Rezension

Die Welt der chassidischen Juden

Die Erwählten
von Chaim Potok

Bei einem Baseballspiel begegnen sie sich zum ersten Mal: Daniel Saunders, der Sohn eines chassidischen Rabbis, und Reuven Malter, dessen Vater ebenfalls ein gläubiger Jude und Gelehrter ist, der aber seinen Sohn liberal erzieht. Die beiden Jungen stehen sich als Gegner gegenüber, und Danny ist fest entschlossen, seine Mannschaft zum Sieg zu führen und damit die Überlegenheit ihrer Religionsauffassung zu beweisen. Aus erbitterten Gegnern werden die Jungen zu Freunden, die gemeinsam die Thora studieren. Reuven ist fasziniert von dem hoch begabten Danny, aber er kann dessen Lebenswelt nicht verstehen. Insbesondere Rebbe Saunders und seine Erziehungsmethode sind für ihn erschreckend und abstoßend.
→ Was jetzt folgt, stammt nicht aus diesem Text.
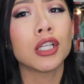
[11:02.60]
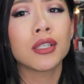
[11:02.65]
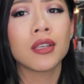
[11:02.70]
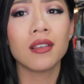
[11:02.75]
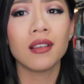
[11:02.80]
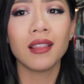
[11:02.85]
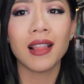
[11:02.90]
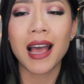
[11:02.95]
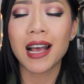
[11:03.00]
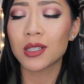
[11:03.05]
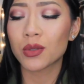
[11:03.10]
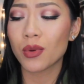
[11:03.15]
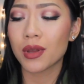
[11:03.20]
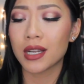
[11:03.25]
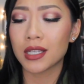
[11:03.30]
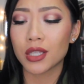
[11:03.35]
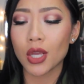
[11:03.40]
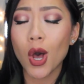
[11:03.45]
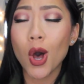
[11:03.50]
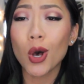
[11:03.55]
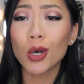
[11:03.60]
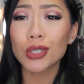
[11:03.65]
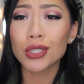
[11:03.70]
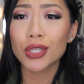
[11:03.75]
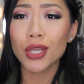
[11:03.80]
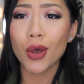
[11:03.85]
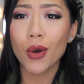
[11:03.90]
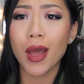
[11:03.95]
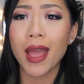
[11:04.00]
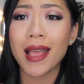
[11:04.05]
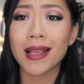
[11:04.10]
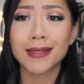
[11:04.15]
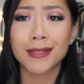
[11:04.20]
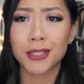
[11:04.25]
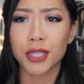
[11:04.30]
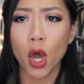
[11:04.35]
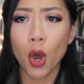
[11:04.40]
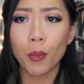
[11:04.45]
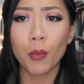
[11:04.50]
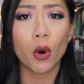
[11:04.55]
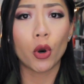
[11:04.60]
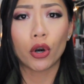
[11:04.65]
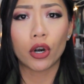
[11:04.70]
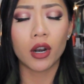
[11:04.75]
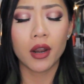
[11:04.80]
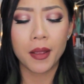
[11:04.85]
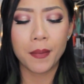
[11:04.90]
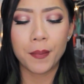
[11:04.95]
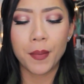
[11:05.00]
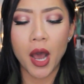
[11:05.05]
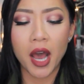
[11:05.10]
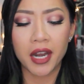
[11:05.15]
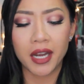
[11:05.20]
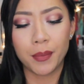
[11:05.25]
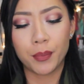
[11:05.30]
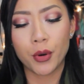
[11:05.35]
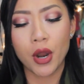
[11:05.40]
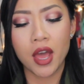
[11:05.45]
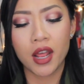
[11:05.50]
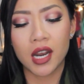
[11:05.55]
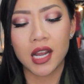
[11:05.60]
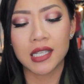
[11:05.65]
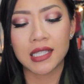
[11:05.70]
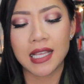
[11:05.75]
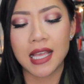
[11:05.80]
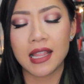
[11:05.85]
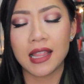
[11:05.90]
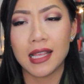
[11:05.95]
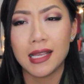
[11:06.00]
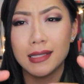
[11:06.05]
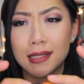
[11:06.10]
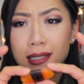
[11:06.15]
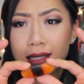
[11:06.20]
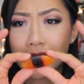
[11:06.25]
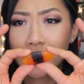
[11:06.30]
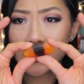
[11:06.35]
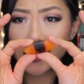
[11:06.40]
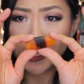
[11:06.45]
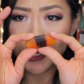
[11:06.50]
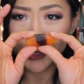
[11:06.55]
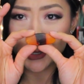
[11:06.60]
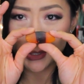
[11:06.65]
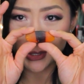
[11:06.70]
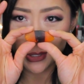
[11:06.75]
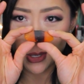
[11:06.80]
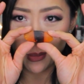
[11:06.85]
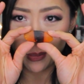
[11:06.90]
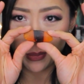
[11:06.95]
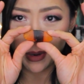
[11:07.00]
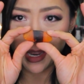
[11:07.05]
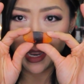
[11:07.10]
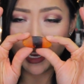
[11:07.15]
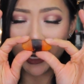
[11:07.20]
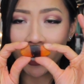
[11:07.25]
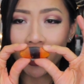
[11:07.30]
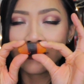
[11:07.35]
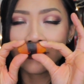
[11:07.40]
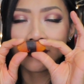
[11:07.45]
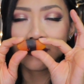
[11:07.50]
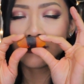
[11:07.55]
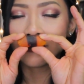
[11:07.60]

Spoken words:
onto the last one. It's also a soap or a body product, and it's this little soap right here.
Die beiden Jungen werden zu Männern und müssen ihren eigenen Weg finden, und das im New York der Vierzigerjahre, am Ende des Zweiten Weltkriegs und mitten in den Diskussionen um Zionismus und einen eigenen jüdischen Staat.
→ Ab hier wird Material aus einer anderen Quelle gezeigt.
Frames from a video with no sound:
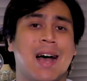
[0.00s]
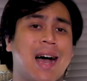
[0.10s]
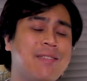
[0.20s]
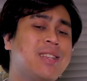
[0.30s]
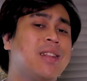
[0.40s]

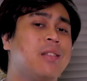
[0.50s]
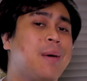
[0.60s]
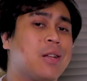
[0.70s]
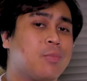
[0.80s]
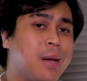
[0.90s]
I've said it in the
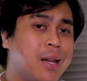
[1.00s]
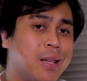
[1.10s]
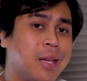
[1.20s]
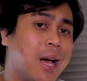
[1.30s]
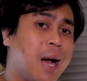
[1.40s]
past
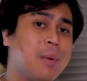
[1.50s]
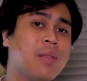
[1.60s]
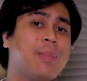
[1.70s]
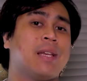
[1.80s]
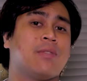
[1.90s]
repeatedly, I'm not
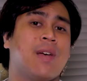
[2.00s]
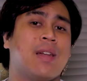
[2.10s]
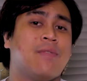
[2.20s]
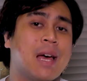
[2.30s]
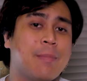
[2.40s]
the biggest
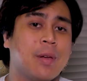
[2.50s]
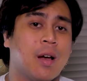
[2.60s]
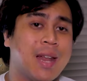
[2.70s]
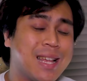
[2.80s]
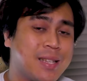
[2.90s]
fan of typing
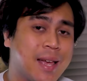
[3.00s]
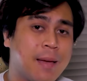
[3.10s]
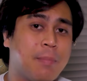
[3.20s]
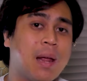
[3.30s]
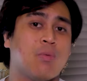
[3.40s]
on S
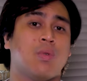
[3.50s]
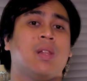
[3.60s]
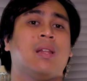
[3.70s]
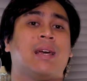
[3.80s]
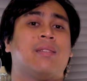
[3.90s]
A, but I
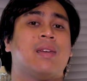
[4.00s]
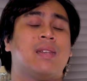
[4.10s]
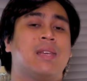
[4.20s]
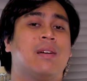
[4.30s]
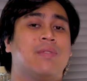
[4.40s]
really like the
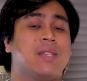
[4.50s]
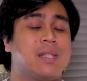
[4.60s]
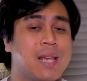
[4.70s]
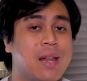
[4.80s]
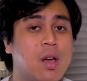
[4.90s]
idea of this
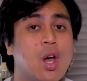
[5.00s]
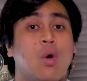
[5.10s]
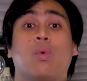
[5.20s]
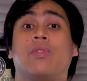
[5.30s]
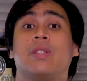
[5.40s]
set
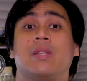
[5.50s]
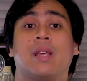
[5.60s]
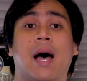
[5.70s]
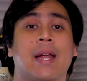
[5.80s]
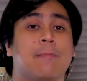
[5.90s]
with the
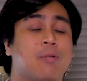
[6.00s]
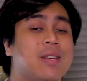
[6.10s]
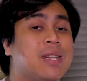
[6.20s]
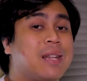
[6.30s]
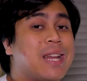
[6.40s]
side
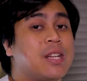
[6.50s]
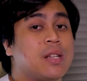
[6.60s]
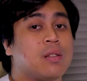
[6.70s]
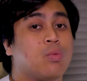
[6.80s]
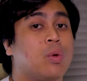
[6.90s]
printed
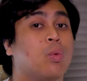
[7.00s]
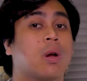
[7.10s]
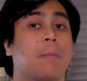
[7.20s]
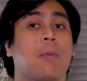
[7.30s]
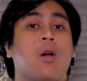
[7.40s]
legends, would
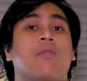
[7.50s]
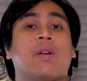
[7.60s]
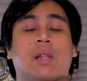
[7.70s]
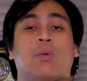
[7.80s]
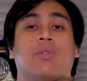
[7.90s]
work
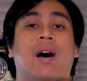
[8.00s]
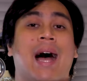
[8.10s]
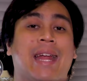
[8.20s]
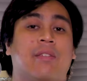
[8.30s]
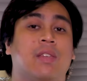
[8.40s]
perfectly with the
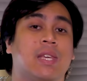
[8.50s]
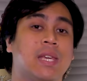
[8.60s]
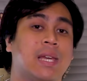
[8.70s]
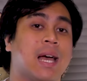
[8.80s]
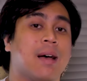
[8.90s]
height of the
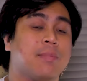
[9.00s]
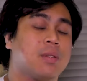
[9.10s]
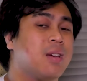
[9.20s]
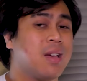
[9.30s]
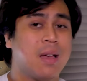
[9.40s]

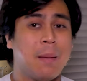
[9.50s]
keycaps.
Dies ist ein Entwicklungsroman, der gleichzeitig einen Einblick in eine fremde Welt gibt. Wenn schon Reuven, der selbst ein gläubiger Jude ist, Schwierigkeiten hat, Dannys Welt zu verstehen, wie muss es dann erst einem nicht-jüdischen säkularen Leser von heute gehen! Fremdartig, aber doch faszinierend finde ich diese Lebenswelt. Und einen besonders starken Eindruck hat auf mich Reuvens Vater David gemacht, dem es gelingt, niemanden zu verurteilen und der seinen Sohn dazu erzieht, genau hinzusehen und hinzuhören und immer wieder darauf hinweist, dass die Dinge und auch die Menschen nicht immer sind, was sie zu sein scheinen. Und so habe ich mit Reuven mitgefühlt, aus dessen Warte erzählt wird, und versucht, mich auch in Danny einzufühlen, auf dem hohe Erwartungen lasten und der lieber einen anderen als den vorgesehenen Weg einschlagen möchte. Und zuletzt gibt es dann tatsächlich auch noch einen erhellenden Einblick in das Denken und Fühlen des Rebbe Saunders.

Ein Buch, das mir nicht nur die fremde Welt der Chassidim näher gebracht hat, sondern mich auch mahnt, mein eigenes Verhalten zu überdenken. Eine anspruchsvolle Lektüre, die mir viel gegeben hat.